Après l’étape de Yako, le curseur de l’autosuffisance alimentaire s’est déplacé vers l’Est. Le jeudi 12 mars 2026, le Bureau National des Grands Projets du Burkina (BN-GPB) s’est rendu à l’École Privée de l’Élevage et de Santé Animale de Fada N’Gourma qui accueille 282 jeunes VDP agricoles. L’objectif est de constater les compétences pratiques acquises par ces apprenants volontaires de l’Initiative Présidentielle (IP-P3A) qui achèvent 70 jours de formation intensive.
Ils sont 282, venus des communes de Namissiguima, Oula, Séguénéga, Rambo, Tensobentenga, Kando, Gounghin, Ziniaré, Ourougou, Manéga, Sangha, Bogandé et Bilanga.
Sous la supervision de Zoubabio Tamini, conseiller d’agriculture, le centre a misé sur une immersion totale. Depuis le 4 janvier dernier, les apprenants ont suivi une dizaine de modules couvrant la production végétale et animale.

Zoubabio Tamini a expliqué la méthodologie appliquée. « Les aspects pratiques sont carrément à 90 % pour 10 % de théorie. Les conditions dans lesquelles nous organisons les activités montrent que les jeunes ont reçu une formation civique qui leur permet de comprendre que nous devons tous aller dans le même sens pour accompagner les autorités», a-t-il confié.

Le changement est palpable chez les volontaires, qui délaissent les méthodes traditionnelles pour une approche scientifique.
Aimée Lankoandé, originaire de la commune de Kando, maîtrise désormais les détails du maraîchage.

« Avant, nous repiquions les oignons de façon archaïque. Grâce à la formation, on nous a appris l’écartement de 15 centimètres entre les lignes et entre les piquets pour avoir de bons produits », a-t-elle expliqué.
Même constat pour la gestion des sols et des intrants. Karim Sawadogo, issu de Namissiguima, a découvert l’importance de la durabilité.

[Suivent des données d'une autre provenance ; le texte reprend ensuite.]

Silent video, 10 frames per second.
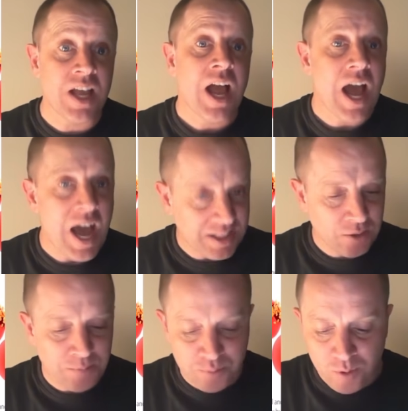at the
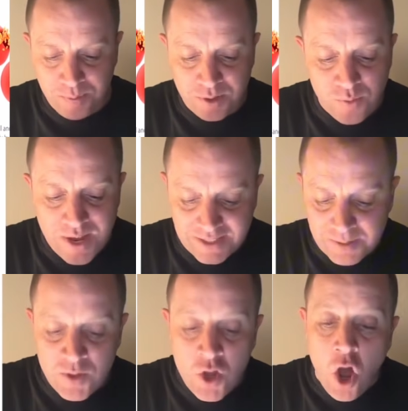appropriate rate.
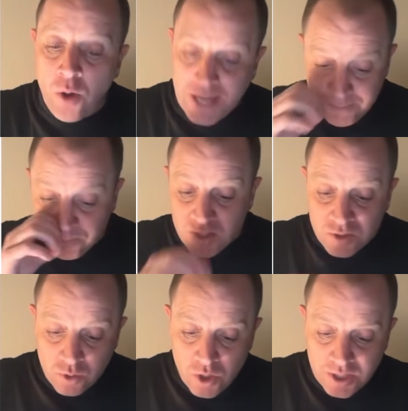Okay, so
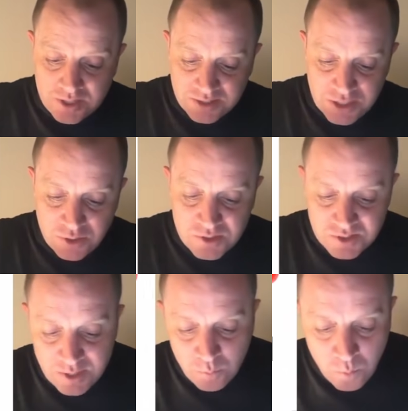look at this here.
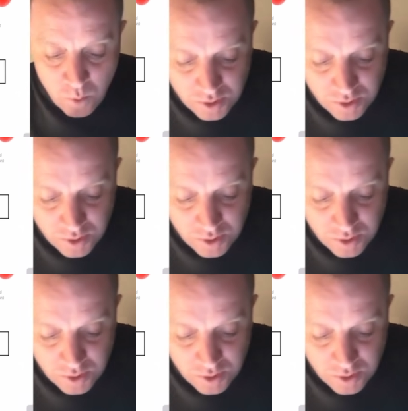State one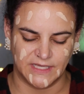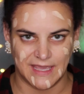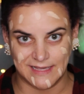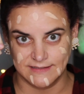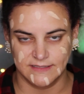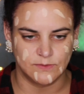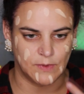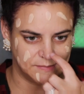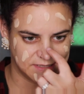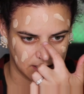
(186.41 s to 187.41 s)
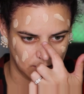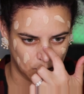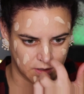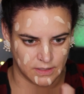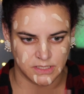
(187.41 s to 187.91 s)
like Essence website
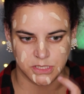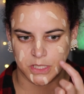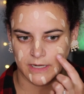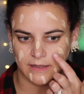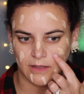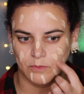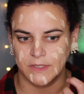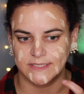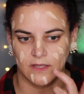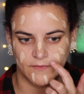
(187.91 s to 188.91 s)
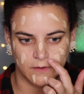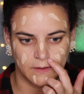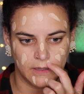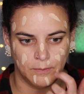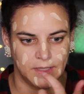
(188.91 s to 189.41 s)
and whatnot to try to help myself
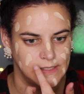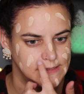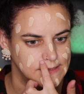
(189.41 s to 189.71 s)
out a little bit.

« On se concentrait uniquement sur l’engrais chimique. Pourtant, le fumier organique est très important, c’est la fumée de fond qui permet de retenir les nutriments et l’eau. On a aussi appris à fabriquer des pesticides et engrais bio », a-t-il souligné.

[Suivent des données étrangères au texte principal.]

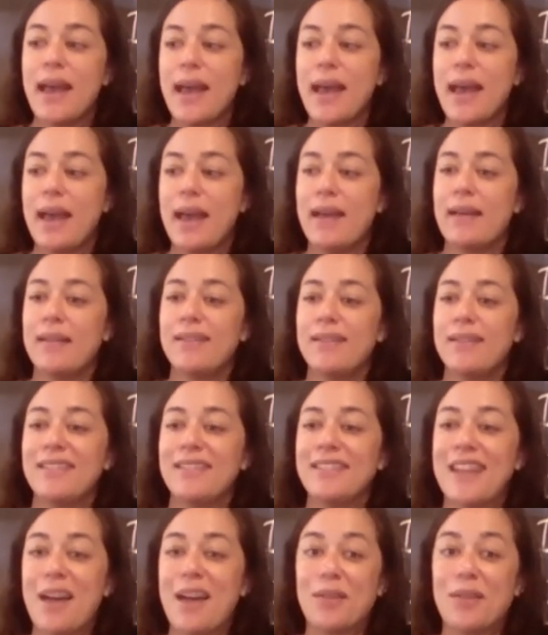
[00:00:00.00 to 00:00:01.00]

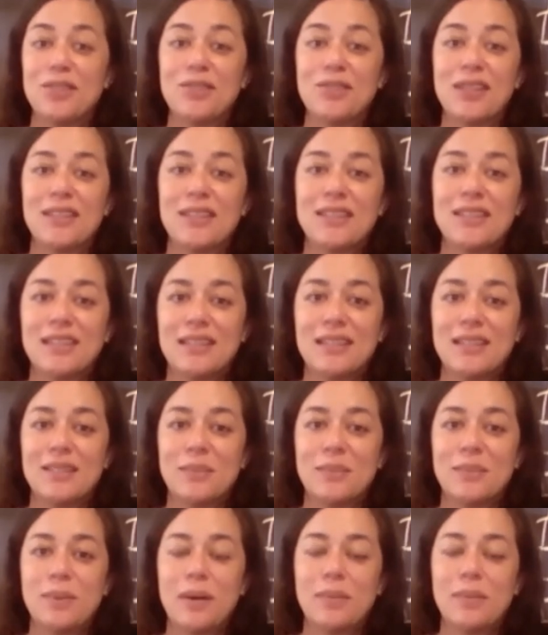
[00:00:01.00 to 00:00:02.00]
And now it's translated into
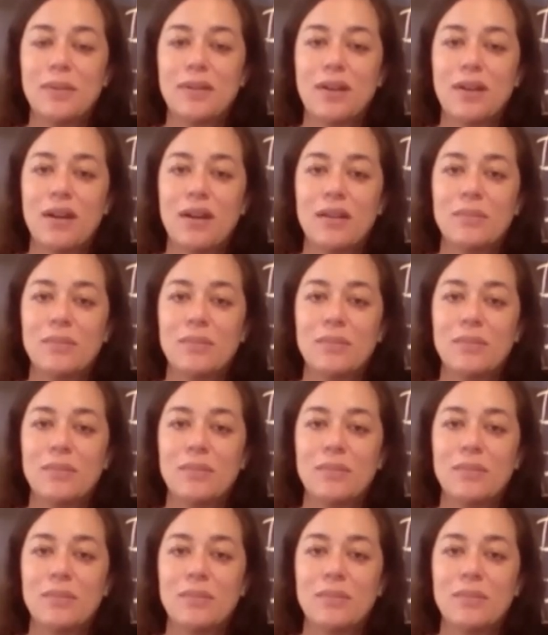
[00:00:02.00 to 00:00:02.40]
public art.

Le volet élevage (aviculture, petits ruminants, pisciculture) a constitué un pilier majeur de l’apprentissage. Pour Rosalie Sawadogo, VDP de Ziniaré et détentrice d’un BEP industriel, ce retour à la terre est un engagement profond.
« Je suis venue pour défendre la patrie et apprendre à cultiver. Il y a le vivre-ensemble et la cohésion sociale ici ; on apprend à se connaître entre Burkinabè de différentes localités», a-t-elle fait savoir.

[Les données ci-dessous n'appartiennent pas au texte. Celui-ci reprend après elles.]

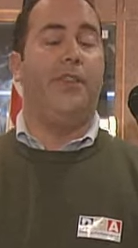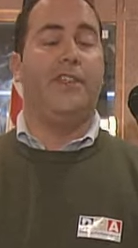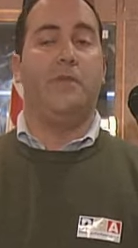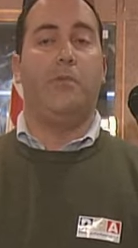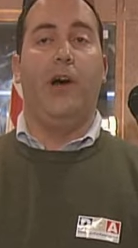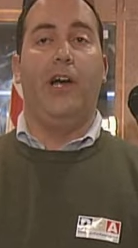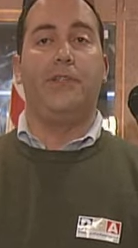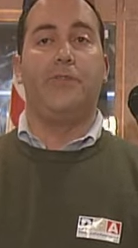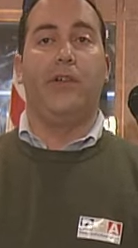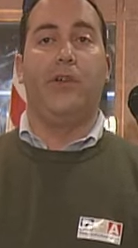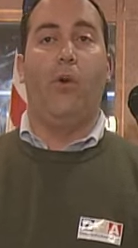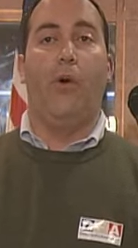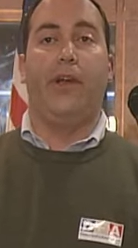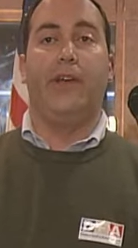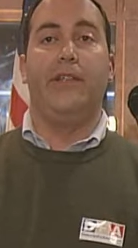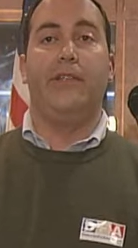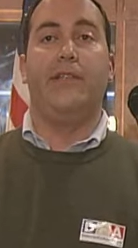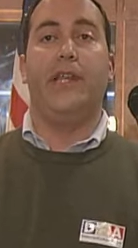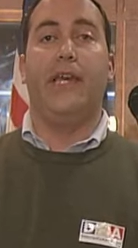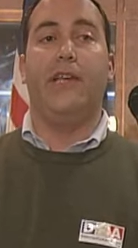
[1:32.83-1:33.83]
the sponsoring
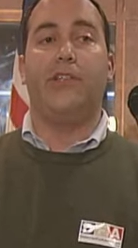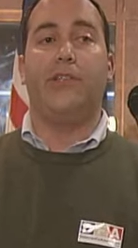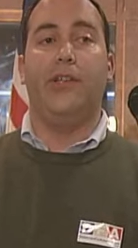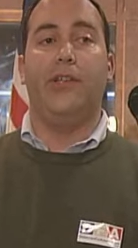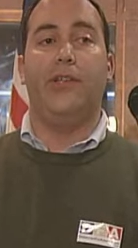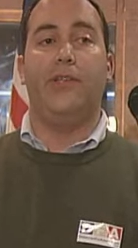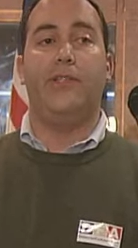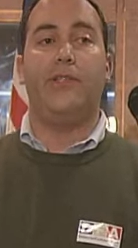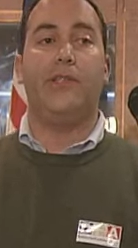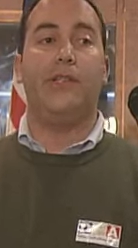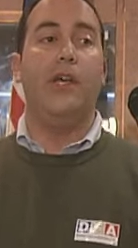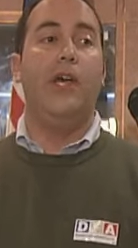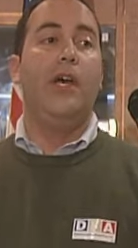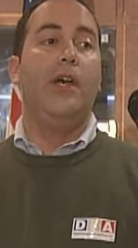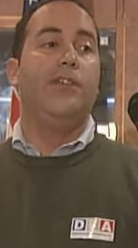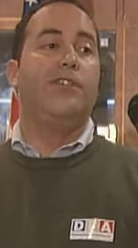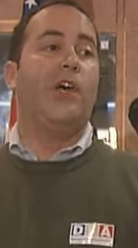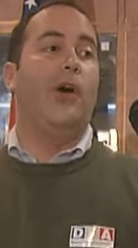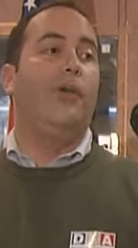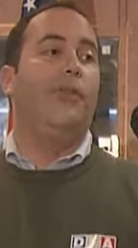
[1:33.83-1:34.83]
organizations.
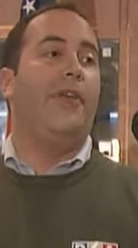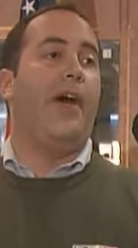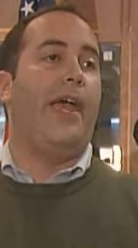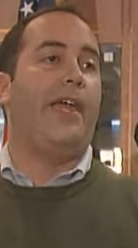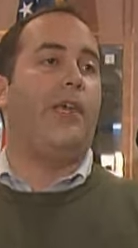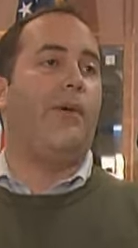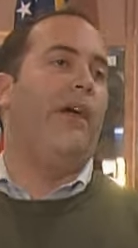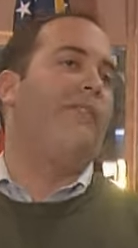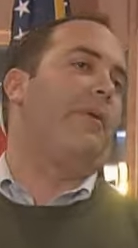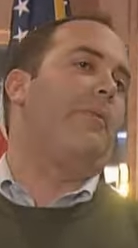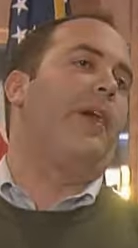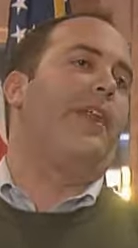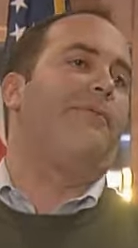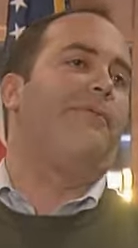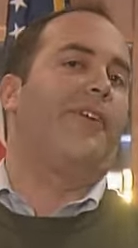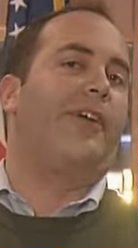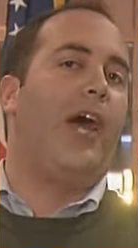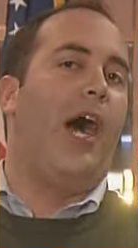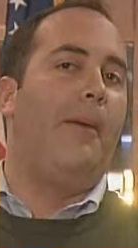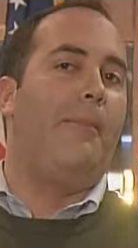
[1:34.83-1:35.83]
So thank you everybody
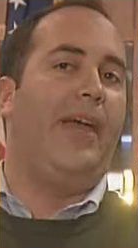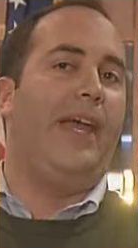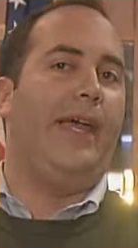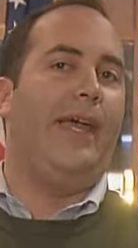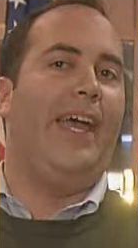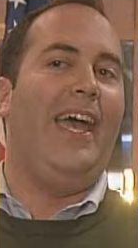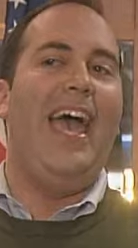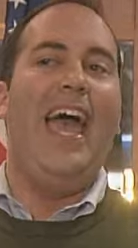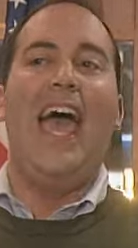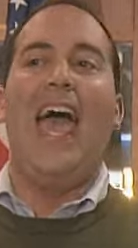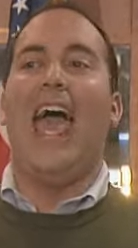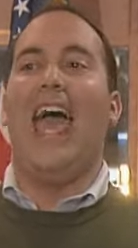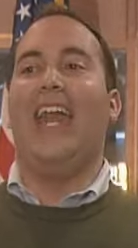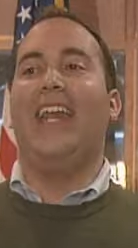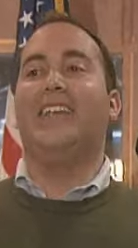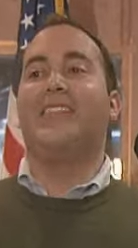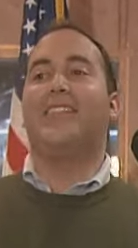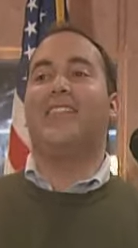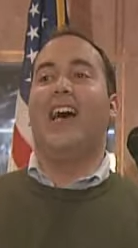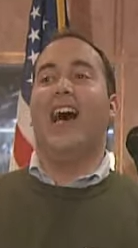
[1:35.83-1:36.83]
for coming,
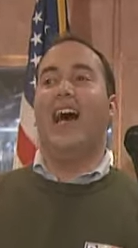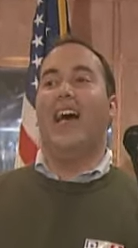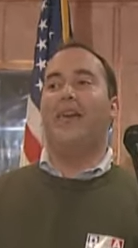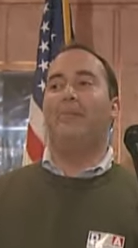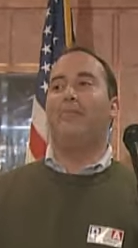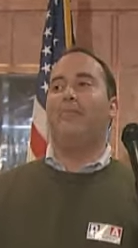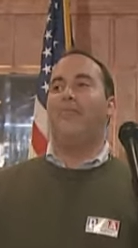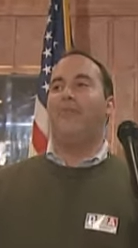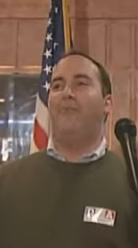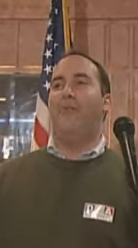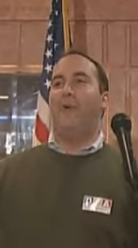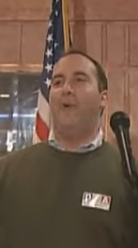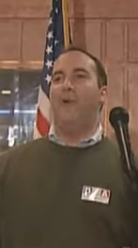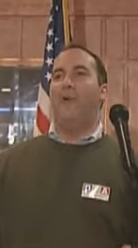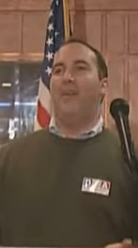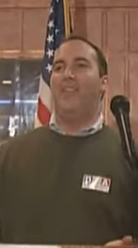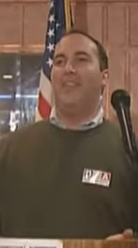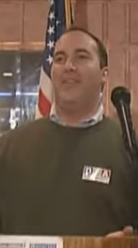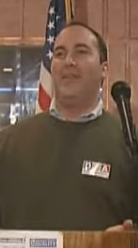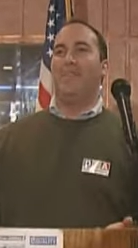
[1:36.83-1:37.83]
and it's time
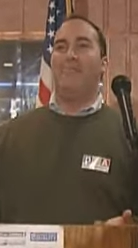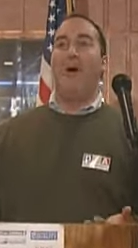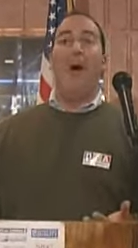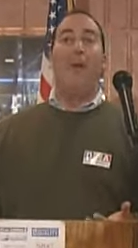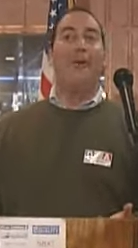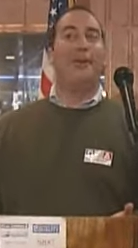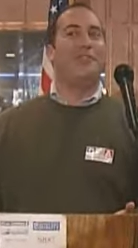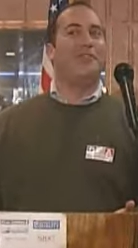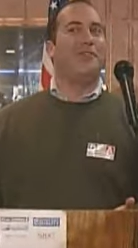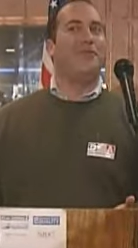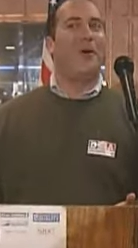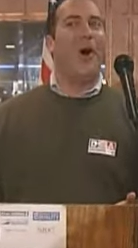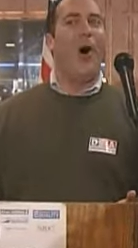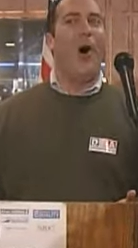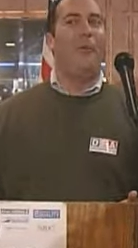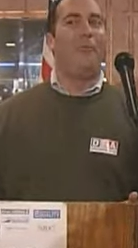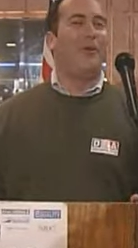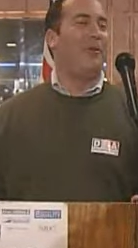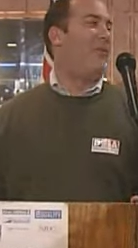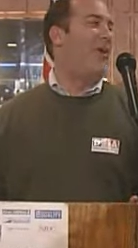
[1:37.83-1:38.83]
for the moment you've
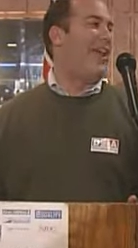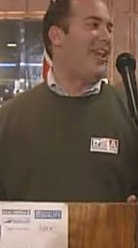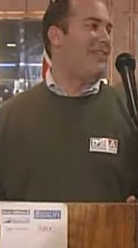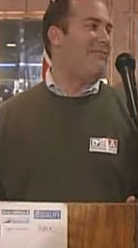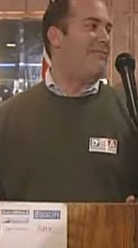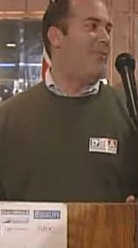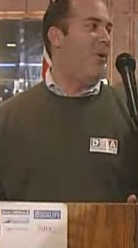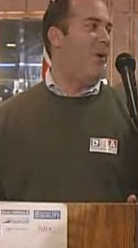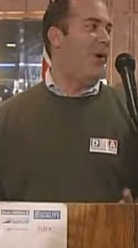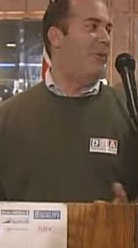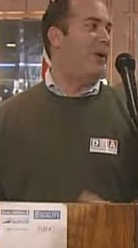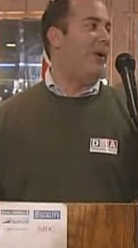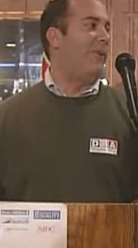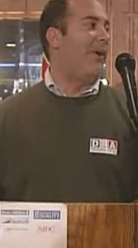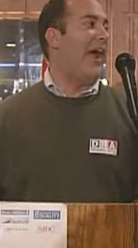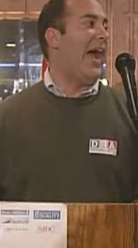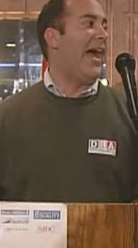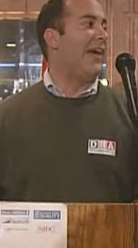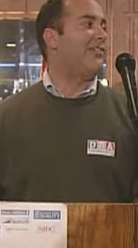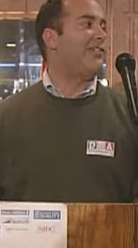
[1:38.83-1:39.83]
all been waiting for, where
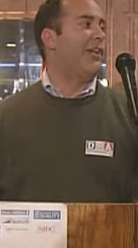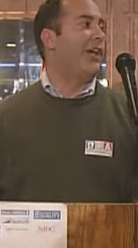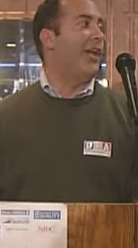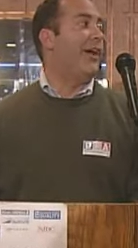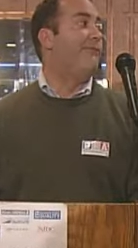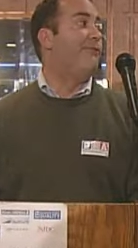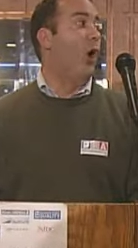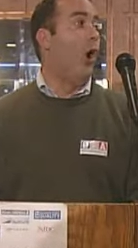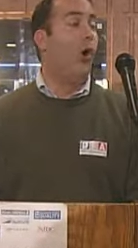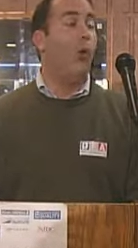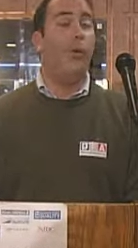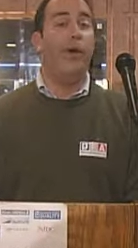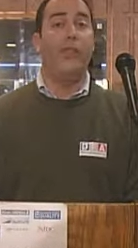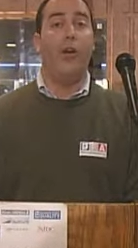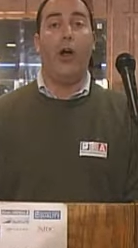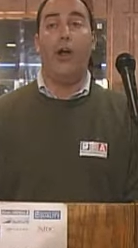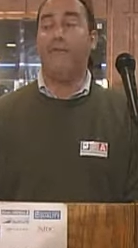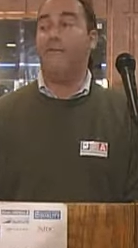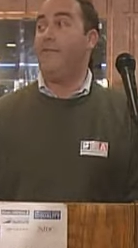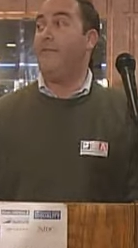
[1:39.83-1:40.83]
we're actually going to vote with
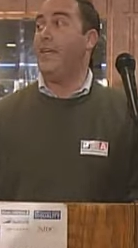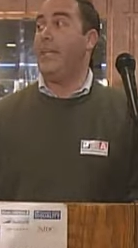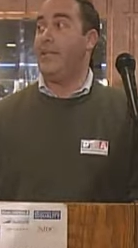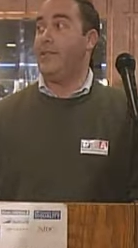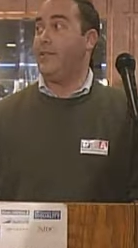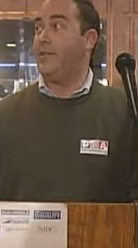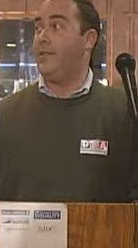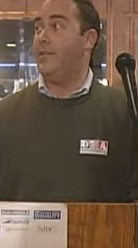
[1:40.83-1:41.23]
our feet.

D’ailleurs elle a tenue a adressé un message au président du Faso qui a institué cette formation. « Monsieur le Président, nous avons compris votre message. Nous allons nous mettre au travail pour vous satisfaire par la pratique, la discipline et le courage », a-t-elle fait entendre.

À quelques jours de la fin du cycle, l’accent est mis sur l’organisation en coopérative. L’ambition est de transformer ces volontaires en véritables chefs d’exploitation.
« Nous voulons retrouver ces jeunes en train de travailler ensemble, ayant transcendé certains comportements pour entrer dans l’esprit de l’entrepreneuriat agricole et produire pour le marché », conclut le formateur Zoubabio Tamini.

Ces futurs techniciens polyvalents se disent désormais prêts à répondre à l’appel de la nation.